[Records drawn from a dataset]

* * * * *

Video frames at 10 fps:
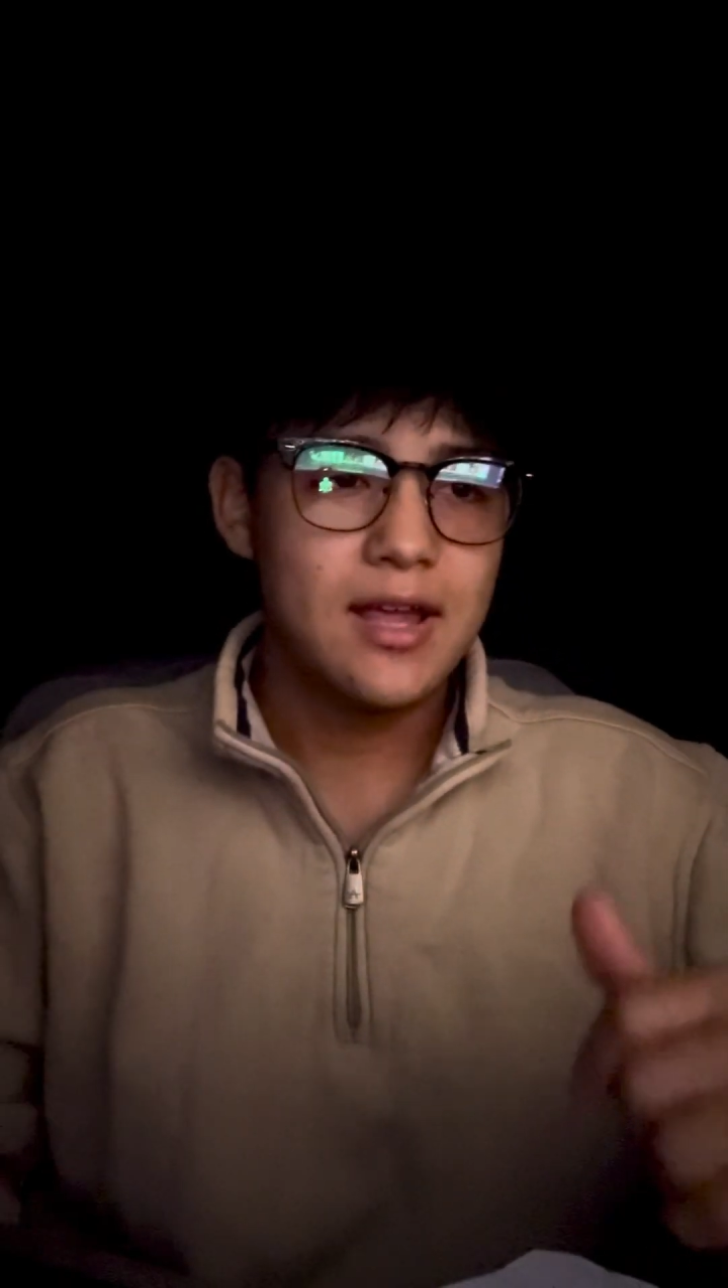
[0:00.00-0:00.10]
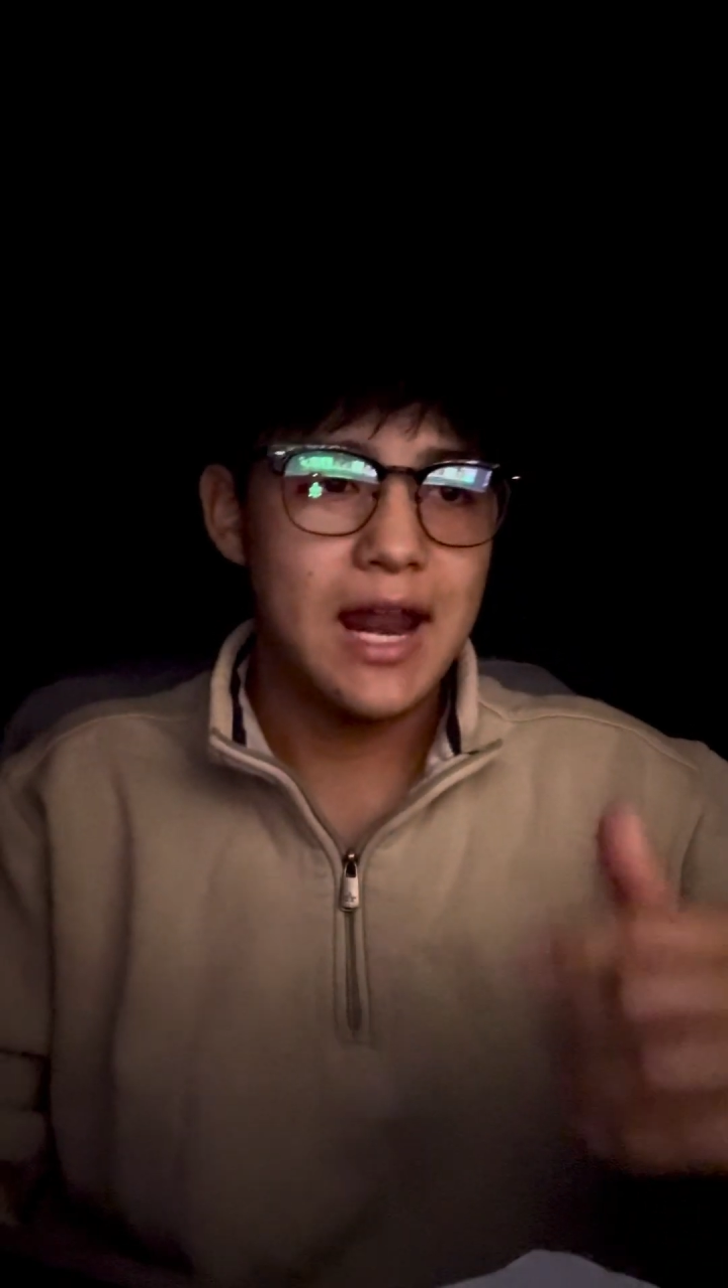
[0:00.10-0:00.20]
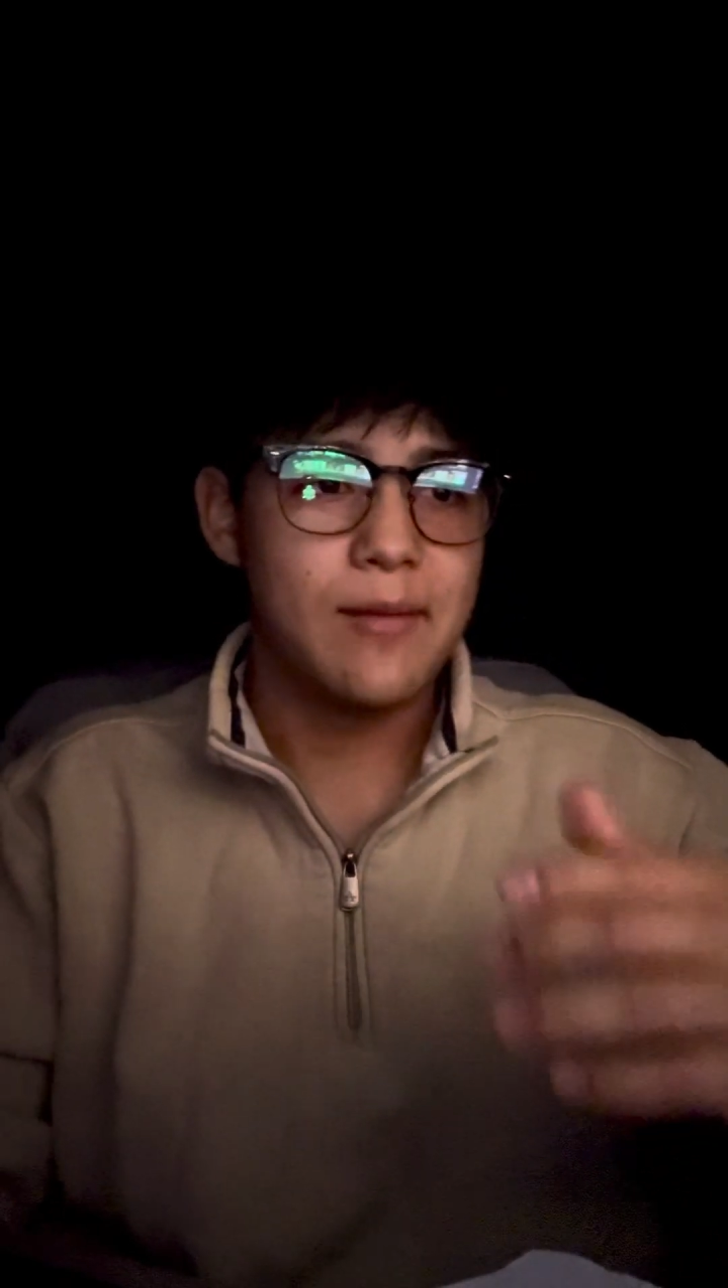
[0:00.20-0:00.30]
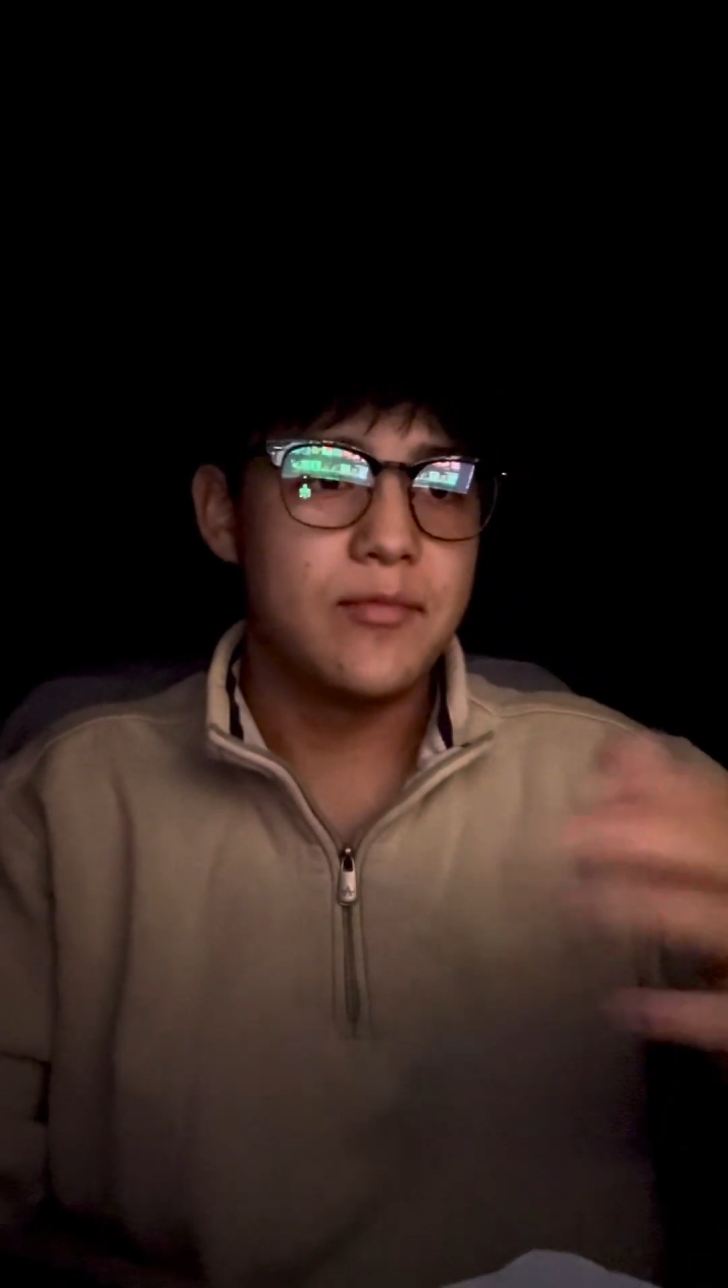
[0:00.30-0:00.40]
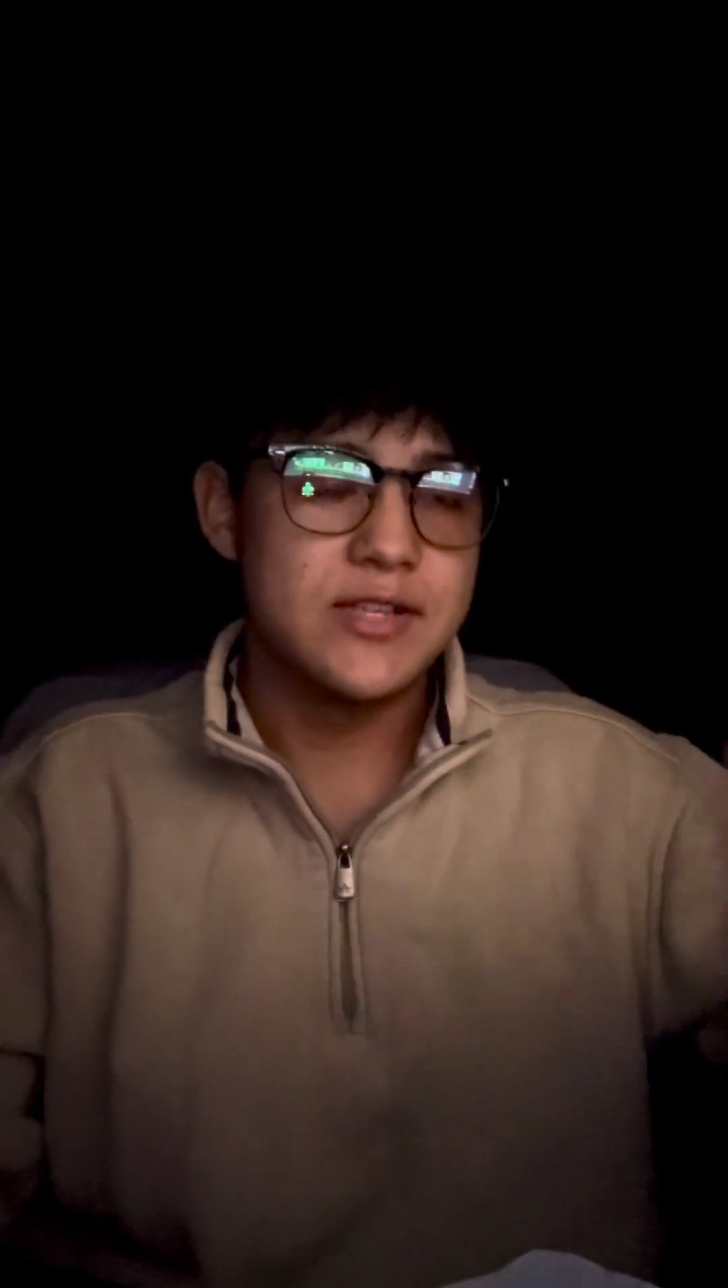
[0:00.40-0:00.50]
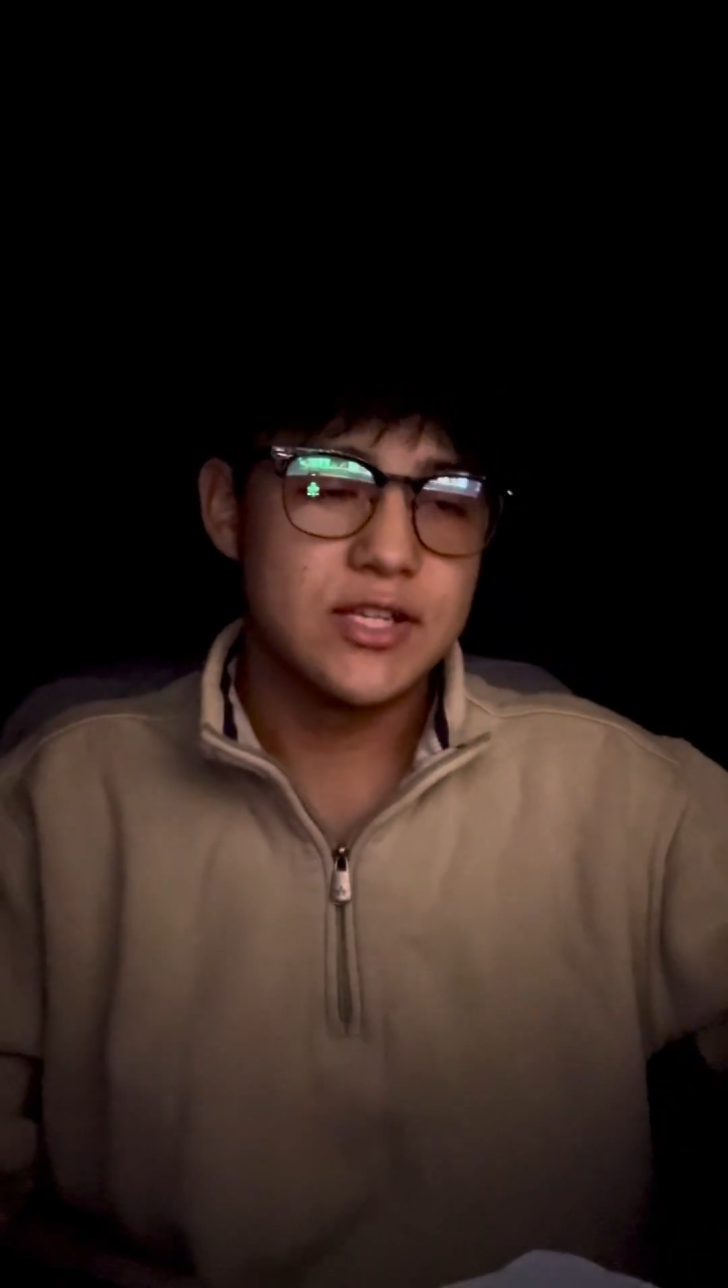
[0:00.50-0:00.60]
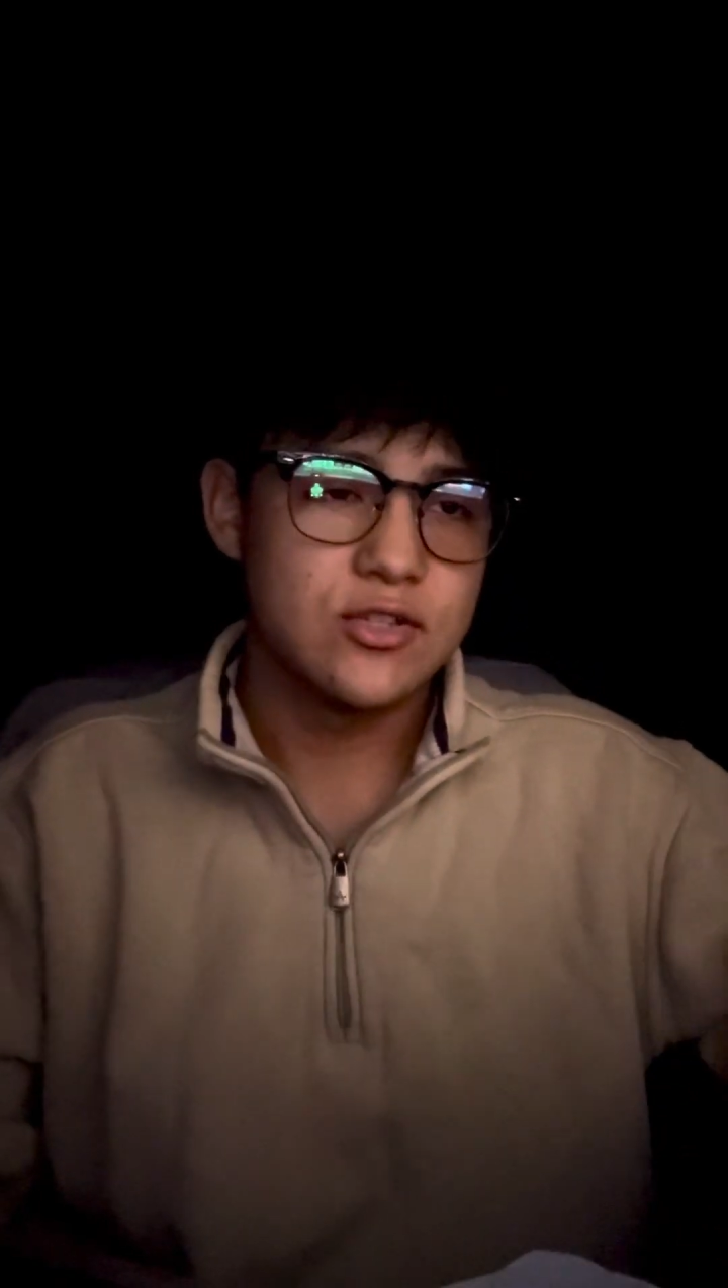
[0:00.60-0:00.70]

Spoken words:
and I'm a business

* * * * *

_REQUIRED ACTION_:
Only the pictures are to be left out, and all of the data must otherwise be transcribed exactly.

_TASK OUTPUT_:
Video frames at 10 fps:
[0:00.00-0:00.10]
[0:00.10-0:00.20]
[0:00.20-0:00.30]
[0:00.30-0:00.40]
[0:00.40-0:00.50]
[0:00.50-0:00.60]
[0:00.60-0:00.70]

Spoken words:
and I'm a business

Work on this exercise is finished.